Task objective: Down to the last line, restate the records below word for word, dropping every image.

Material for this exercise:
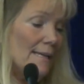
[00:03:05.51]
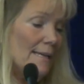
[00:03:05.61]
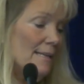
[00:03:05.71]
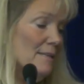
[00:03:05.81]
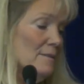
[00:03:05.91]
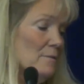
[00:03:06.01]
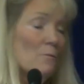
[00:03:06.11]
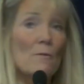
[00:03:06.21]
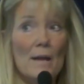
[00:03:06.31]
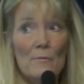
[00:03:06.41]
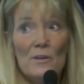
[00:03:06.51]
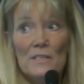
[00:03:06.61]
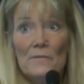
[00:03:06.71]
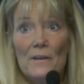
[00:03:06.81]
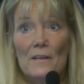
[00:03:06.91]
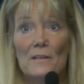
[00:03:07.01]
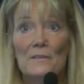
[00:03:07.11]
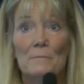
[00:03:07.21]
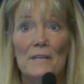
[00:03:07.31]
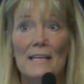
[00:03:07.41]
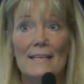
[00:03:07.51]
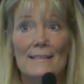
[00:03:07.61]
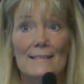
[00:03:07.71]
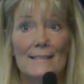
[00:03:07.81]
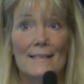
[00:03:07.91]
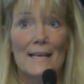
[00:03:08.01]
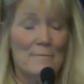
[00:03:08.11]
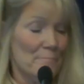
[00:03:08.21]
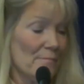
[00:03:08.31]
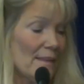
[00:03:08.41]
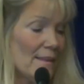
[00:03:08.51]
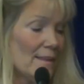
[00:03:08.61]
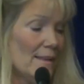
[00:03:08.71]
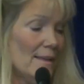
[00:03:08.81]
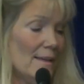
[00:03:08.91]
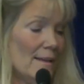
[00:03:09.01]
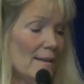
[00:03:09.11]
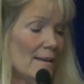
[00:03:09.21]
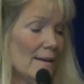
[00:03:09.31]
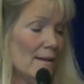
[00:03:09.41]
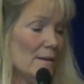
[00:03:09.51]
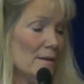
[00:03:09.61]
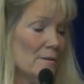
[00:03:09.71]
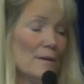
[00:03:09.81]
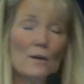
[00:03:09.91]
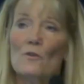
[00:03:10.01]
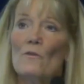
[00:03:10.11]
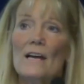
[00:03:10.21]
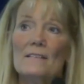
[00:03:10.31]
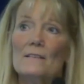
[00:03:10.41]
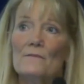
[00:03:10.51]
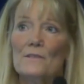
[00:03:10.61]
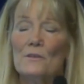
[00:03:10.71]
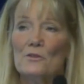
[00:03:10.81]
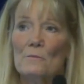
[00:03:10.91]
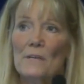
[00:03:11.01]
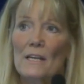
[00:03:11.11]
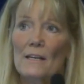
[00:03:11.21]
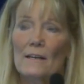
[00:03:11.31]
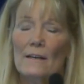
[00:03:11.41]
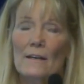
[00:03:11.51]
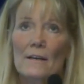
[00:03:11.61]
It is way more difficult to be kids today. The aggressive social media,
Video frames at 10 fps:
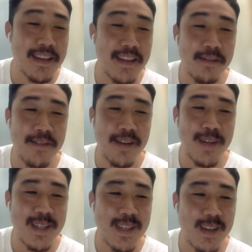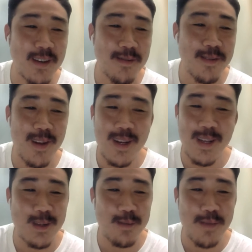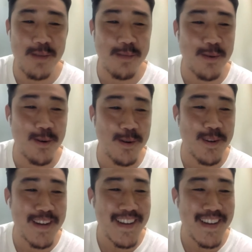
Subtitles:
And then I find myself talking to people.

Response area:
[00:03:05.51]
[00:03:05.61]
[00:03:05.71]
[00:03:05.81]
[00:03:05.91]
[00:03:06.01]
[00:03:06.11]
[00:03:06.21]
[00:03:06.31]
[00:03:06.41]
[00:03:06.51]
[00:03:06.61]
[00:03:06.71]
[00:03:06.81]
[00:03:06.91]
[00:03:07.01]
[00:03:07.11]
[00:03:07.21]
[00:03:07.31]
[00:03:07.41]
[00:03:07.51]
[00:03:07.61]
[00:03:07.71]
[00:03:07.81]
[00:03:07.91]
[00:03:08.01]
[00:03:08.11]
[00:03:08.21]
[00:03:08.31]
[00:03:08.41]
[00:03:08.51]
[00:03:08.61]
[00:03:08.71]
[00:03:08.81]
[00:03:08.91]
[00:03:09.01]
[00:03:09.11]
[00:03:09.21]
[00:03:09.31]
[00:03:09.41]
[00:03:09.51]
[00:03:09.61]
[00:03:09.71]
[00:03:09.81]
[00:03:09.91]
[00:03:10.01]
[00:03:10.11]
[00:03:10.21]
[00:03:10.31]
[00:03:10.41]
[00:03:10.51]
[00:03:10.61]
[00:03:10.71]
[00:03:10.81]
[00:03:10.91]
[00:03:11.01]
[00:03:11.11]
[00:03:11.21]
[00:03:11.31]
[00:03:11.41]
[00:03:11.51]
[00:03:11.61]
It is way more difficult to be kids today. The aggressive social media,
Video frames at 10 fps:
Subtitles:
And then I find myself talking to people.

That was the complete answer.